The latest measures by the Monetary Authority of Singapore (MAS) and industry bodies will be in place from Monday (6 April) onwards. These measures will allow distressed homeowners to apply to finance company or banks to defer just the principal payment or both principal and interest payments until 31 December this year amid the pandemic.
Deferred interest payments will not accrue interest whereas only the deferred principal amount will accrue interest. As for mortgages, the request for deferment will be approved by lenders provided that the borrower is not in arrears for more than 90 days as at 6 April. There is no need for borrowers to demonstrate any impact from the pandemic to be allowed deferment.
Those with unsecured credit facilities from banks or other credit card issuers can convert their outstanding balances to term loans at a lower rate of interest by applying to their banks. Compared to the rate charged on credit cards at 26 per cent, this term loans rate is limited to 8 per cent. Depending on the person’s ability to pay the minimum monthly repayment, the term can be up to five years for the converted loan.
All individuals who are at risk of incurring considerable arrears and those who have suffered loss of 25 per cent of more in monthly income after 1 February can choose the option provided. Starting from 6 April to 31 December this year, individuals can apply to their lenders to convert their outstanding unsecured debt.
MAS added on Tuesday that SMEs with more than S$40 billion secured borrowings are estimated to qualify to have banks and finance companies defer their principal payments until the end of 2020 during this pandemic.
This qualification is, however, subjected to the assessment of quality of the SMEs’ security by finance companies and banks, which are also expected to assist SME customers to adjust their loan repayment schedules for other types of loan facilities in addition to secured term loans.
SMEs that wish to extend the tenure of their loans until the corresponding principal deferment period can choose do so. This is allowed for SMEs which continue to pay interest and remain in good standing with their banks and finance companies by having not more than 90 days past due on 6 April.
MAS stated that “the relief for individuals and SMEs will be provided on an opt-in basis, as their cashflow circumstances will differ.”
Through the new MAS Singdollar Facility for loans under Enterprise Singapore’s Temporary Bridging Loan Programme and SME Working Capital Loan scheme, banks and finance companies can apply later for low-cost funding. These funds can be applied by banks and finance companies until December this year with the condition that they will pass on the savings in funding cost to their SME borrowers. From this, the interest rates charged on eligible SME borrowers will be lower.

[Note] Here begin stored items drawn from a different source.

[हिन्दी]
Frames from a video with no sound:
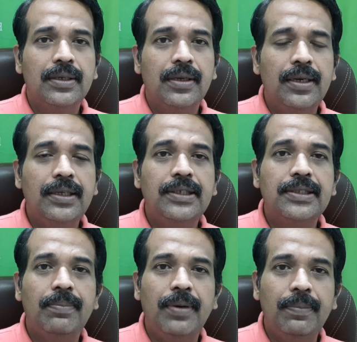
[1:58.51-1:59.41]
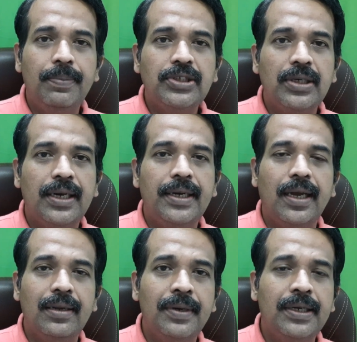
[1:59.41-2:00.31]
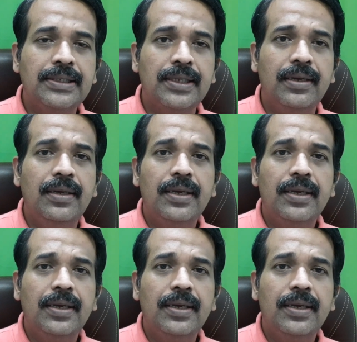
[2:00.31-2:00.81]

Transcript: यानी जैसे ब्लड प्रेशर है डायबिटीज़ है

Furthermore, relief measures for individuals and corporates with general insurance policies have also been announced by MAS. Similar to insurance policyholders who decide to defer their policy instalment payments, the debt deferment entails that customers settle the payments later and their total payments will be lifted by the deferment.
MAS also stressed that “Deferring payments increases future obligations and hence borrowers and policyholders should weigh their options carefully. Financial institutions will process all applications expeditiously.”
Banks in Singapore have laid out their own relief packages. These include offers of cashflow assistance and extending out repayments for credit-worthy customers who the three banks (UOB, OCBC, DBS) deem can weather through the pandemic. Nonetheless, the terms have varied.
The first bank to announce relief assistance for Singapore-based companies, particularly SMEs, was UOB, with a sum of S$3 billion. The relief assistance includes servicing their loan interest as well as letting impacted companies rework their principal repayments for up to a year.
OCBC followed suit a day later with the provision of targeted support to impacted customers in its core markets such as Singapore, Hong Kong and Malaysia. The targeted support includes working capital financing of up to S$600,000 at “attractive” rates, collateral-free temporary bridging loan of up to S$1 million with flexible repayment period in addition to a six-month principal moratorium for business loans. Unlike DBS, OCBS has not limited the final number on the estimated magnitude of its relief assistance.
According to DBS, to deal with SMEs’ “most urgent cashflow needs”, it would offer liquidity relief packages to them. This includes an extension of import facilities of up to 60 days alongside a six-month principal repayment moratorium for SME property loans.
The repayment moratoriums for mortgage loans will be according to the criteria set by the banks.
With these new measures, MAS hopes to standardise the terms of various relief packages announced by banks in Singapore amid this current COVID-19 pandemic.